◆ PROBLEM DETAILS
Extract the text of each entry below exactly, leaving every image behind.

◆ MATERIAL FOR THIS EXERCISE
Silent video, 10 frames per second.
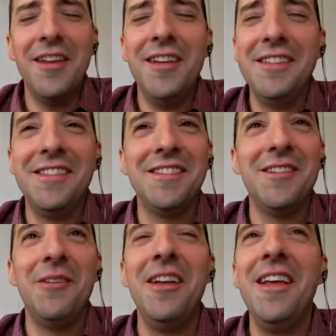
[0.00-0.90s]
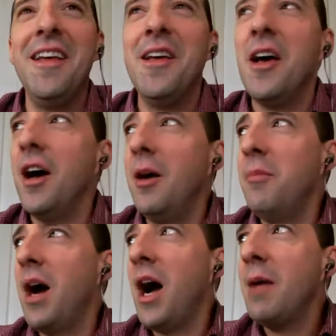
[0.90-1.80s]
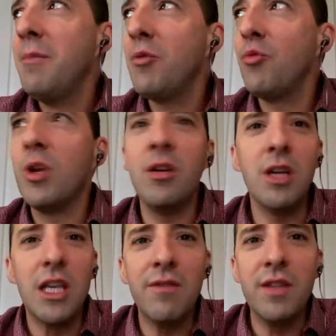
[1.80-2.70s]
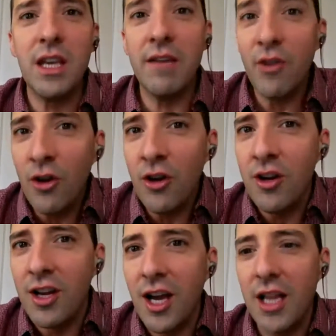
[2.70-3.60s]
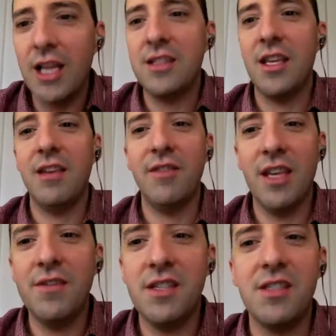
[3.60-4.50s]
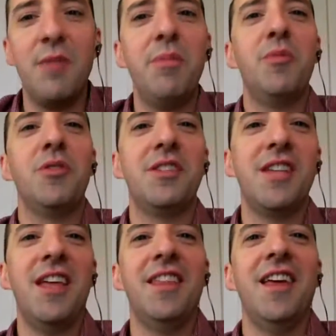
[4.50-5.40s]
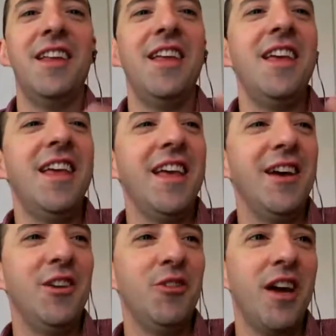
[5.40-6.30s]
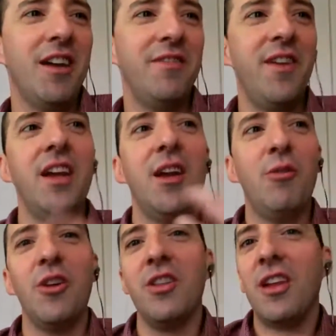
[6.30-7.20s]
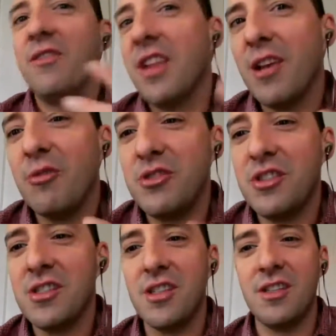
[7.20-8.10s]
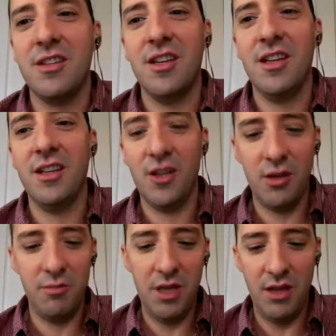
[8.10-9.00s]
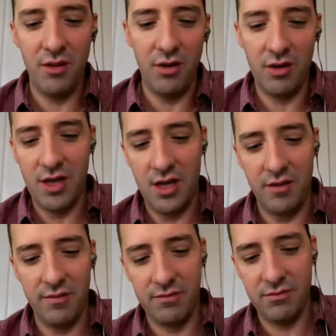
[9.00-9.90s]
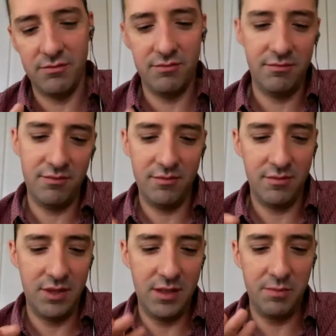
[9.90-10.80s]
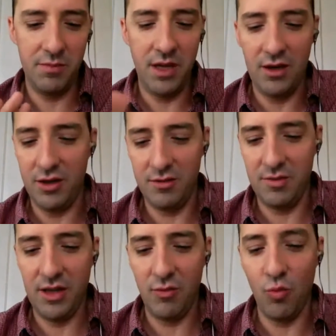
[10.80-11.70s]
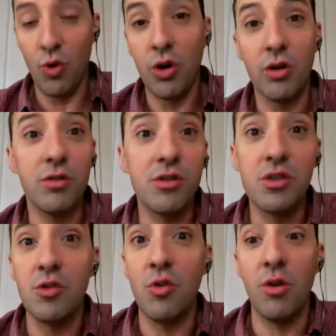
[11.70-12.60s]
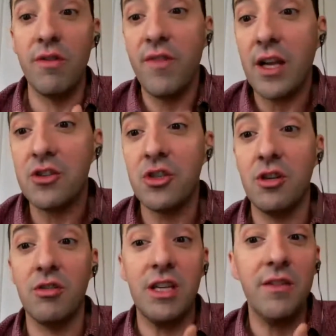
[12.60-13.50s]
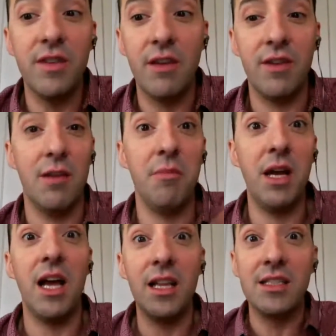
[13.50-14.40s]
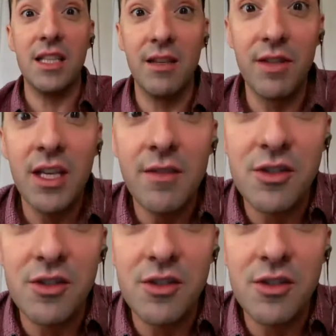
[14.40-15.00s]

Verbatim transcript: this is so. Um, I'm a real gift giver I like to give gifts, and some people say that you kind of find out what your love language is, and, and it could be either kind of, I don't know, like words or affection or gift giving. And my, I like to give gifts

◆ TASK OUTPUT
Silent video, 10 frames per second.
[0.00-0.90s]
[0.90-1.80s]
[1.80-2.70s]
[2.70-3.60s]
[3.60-4.50s]
[4.50-5.40s]
[5.40-6.30s]
[6.30-7.20s]
[7.20-8.10s]
[8.10-9.00s]
[9.00-9.90s]
[9.90-10.80s]
[10.80-11.70s]
[11.70-12.60s]
[12.60-13.50s]
[13.50-14.40s]
[14.40-15.00s]

Verbatim transcript: this is so. Um, I'm a real gift giver I like to give gifts, and some people say that you kind of find out what your love language is, and, and it could be either kind of, I don't know, like words or affection or gift giving. And my, I like to give gifts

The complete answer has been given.